You tore my heart apart like no guy ever could.

You make me so angry. I want to punch you in the face and scream and cry with everything I have in me but I know that will do no good.

You hate me.

The real hate.

I don't know why in all honesty, I wish you knew. I wish I knew why those hateful words spilled out of your mouth like I'm your worst enemy.

I'd rather fight with you and argue with you than not talk to you. As silly as that sounds it''s true.

You'll never understand the affect you have on me.

After everything, if you were to call me at 3 in the morning I would pick up with a smile on my face.

My heart is shattered.

I physically can't cry. No tears will spill for some reason.
We as human expect to cry and then feel better.
But in this case... I haven't cried. I've waited patiently for my heart to let itself break but I would never tell you.
You will never see what you have done. I will never text you to tell you I miss you ,the time's I once did were a mistake.

I don't understand if your lying now or you lied the whole time you "loved me"... did you ever? You say you didn't...

This is so odd, this isn't how we work... this isn't what we do. It's always been us. No matter what, we make our way back but it has never felt so honest and final.

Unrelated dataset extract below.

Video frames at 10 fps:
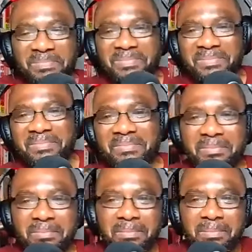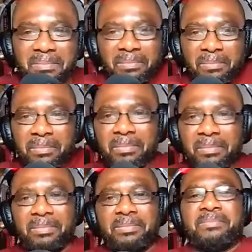Silver is a nickname I
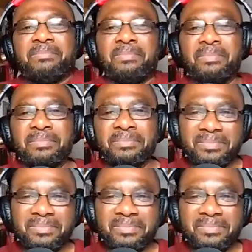was given by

I never expected you to break me. Trust me it was nowhere in my plan... but here I am... typing away pouring my broken heart out into a silly writing nobody will truly understand.

I wonder if you ever think about me... as I see your eyes quickly glance my way in the hallways almost as if by accident, or when your friends call my name and I stop to talk with them you look away, when we both get passes out of class in 5th period because we both hate the class we have and are the only ones in the hallway. This used to be the time you would smile at me and say "great minds think alike" and kiss me until we had to go back or got caught.

Some of my best memories are with you and I think the saddest thing is that I know we'll never have any more "best memories".

No more firsts.

First kiss. First I love you. First date. First fight. First make up. First inside jokes.

I always expected you to be my first everything as bad as that sounds. This reason may be the reason I'm afraid of anyone in my life seeing this writing.

I know it's crazy, but you are the only person I've ever physically craved. And no, not like that. Just touched. The way your fingers moved across my skin. The way your lips felt perfect with mine. Your head in my lap when we watched movies and you were "tired" , your breath on my neck, the shivers I got down my spine when you whispered things to me nobody could hear, your arms holding me safe, the perfect feeling of your hand cupping my thigh at the table... I don't know why these things affect me.
Probably because it's you. I love you. I love your perfect touch. The touch I'll never feel again.... and it has broken my heart like you could never imagine.